Elle le regarda, songeant à l’enfant qu’il avait sauvé et à ce jour, vingt-deux ans auparavant, où il attendait lui aussi qu’on vienne le sauver, sa mère étendue morte sous ses yeux. Andie éprouva un étrange pincement au cœur. Une émotion qui ressemblait à de l’amour. Ou peut-être à de la pitié.
Ainsi étalé dans le lit, il ressemblait à une idole en or, une sculpture païenne appartenant à quelque culte du soleil. Une lumière émanait de lui, de sa peau hâlée, de ses yeux dorés, de ses cheveux fauves.
En ce jour, il était magnifique. Je pourrais épouser un tel homme, pensa Andie.
Épouser cet homme en or ? Elle l’observa par-dessous ses paupières mi-closes. Pour la première fois, elle croyait en cette possibilité. Ils pourraient vivre ensemble. Oui. Et faire du bien ensemble. Rapprocher mutants et non-mutants. Œuvrer pour la même cause. S’aimer. Oui, finalement, elle voulait l’épouser. Oh oui. Oui. Oui.
Elle se laissa aller à une douce somnolence.
— C’était bon. Je vais peut-être faire un petit somme.
— Mais oui, dit-il en effleurant son épaule, puis il se leva.
La jeune femme glissa vers d’étranges rêves. Elle voyait Stephen sauver le petit garçon, encore et encore. Puis, son visage changeait d’expression. C’était celui de Ben Canay, et lui aussi essayait de sauver un petit garçon. Non, c’était une petite fille à présent. Une mutante. Ou bien voulait-il la noyer ? Et la petite fille avait un air curieusement connu.
— Non ! cria Andie dans son rêve. Sauvez-la ! Sauvez-la !

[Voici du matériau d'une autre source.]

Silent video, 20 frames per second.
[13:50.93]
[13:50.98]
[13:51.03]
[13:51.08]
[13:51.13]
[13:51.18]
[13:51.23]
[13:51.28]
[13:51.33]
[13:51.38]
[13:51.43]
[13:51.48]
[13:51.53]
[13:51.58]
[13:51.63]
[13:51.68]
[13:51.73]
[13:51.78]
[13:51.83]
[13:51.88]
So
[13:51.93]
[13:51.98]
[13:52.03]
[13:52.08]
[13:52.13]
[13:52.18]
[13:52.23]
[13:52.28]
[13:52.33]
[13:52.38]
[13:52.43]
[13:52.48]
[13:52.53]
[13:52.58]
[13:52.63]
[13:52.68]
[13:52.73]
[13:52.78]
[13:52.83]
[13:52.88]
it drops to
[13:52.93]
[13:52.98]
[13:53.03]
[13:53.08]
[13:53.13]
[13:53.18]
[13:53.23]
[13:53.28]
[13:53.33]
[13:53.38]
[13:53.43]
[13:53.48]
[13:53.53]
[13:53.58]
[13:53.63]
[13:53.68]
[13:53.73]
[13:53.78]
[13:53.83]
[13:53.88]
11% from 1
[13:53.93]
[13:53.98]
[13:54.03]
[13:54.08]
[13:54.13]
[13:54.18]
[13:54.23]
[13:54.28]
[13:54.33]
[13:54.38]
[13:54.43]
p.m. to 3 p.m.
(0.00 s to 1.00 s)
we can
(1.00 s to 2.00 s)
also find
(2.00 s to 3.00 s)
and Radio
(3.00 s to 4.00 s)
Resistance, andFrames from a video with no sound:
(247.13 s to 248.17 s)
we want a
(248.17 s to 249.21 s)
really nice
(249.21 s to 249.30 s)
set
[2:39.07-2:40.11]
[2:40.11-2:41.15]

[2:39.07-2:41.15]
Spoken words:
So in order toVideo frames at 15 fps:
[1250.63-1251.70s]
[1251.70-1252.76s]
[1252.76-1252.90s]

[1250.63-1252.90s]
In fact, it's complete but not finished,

Elle se redressa. Son cœur cognait et ses cheveux collés pendaient sur son dos et ses épaules. À côté d’elle, le lit était vide. Elle entendit la voix de Jeffers à l’autre bout de la suite, mais les mots lui échappaient. Sans doute était-il devant son écran avec un correspondant de Washington, conclut-elle dans un demi-sommeil.
Elle se recoucha, toute tremblante, et attendit que son pouls ralentisse.
C’était un rêve. Rien qu’un rêve.
Lentement, elle dériva dans un sommeil agité, hanté par la vision d’une jeune mutante en train de se noyer.
Après le Conseil des Mutants, le voyage de retour se passa très vite. Trop vite. Michael en appréhenda chaque minute, du décollage à l’atterrissage. Mais une fois dans sa chambre, il ne put attendre plus longtemps.
Les doigts quasi paralysés, il alluma son écran et tapa le code de Kelly.
Faites qu’elle ne soit pas chez elle, songea-t-il.
Elle répondit à la troisième sonnerie.
— Michael ! Tu es rentré très vite, dit-elle, le visage rayonnant. Je pensais que tu resterais là-bas pour la nouvelle année. Comment ça s’est passé ?
— Kelly, il faut que je te voie.
— Il y a un problème ? demanda la jeune fille, redevenue grave.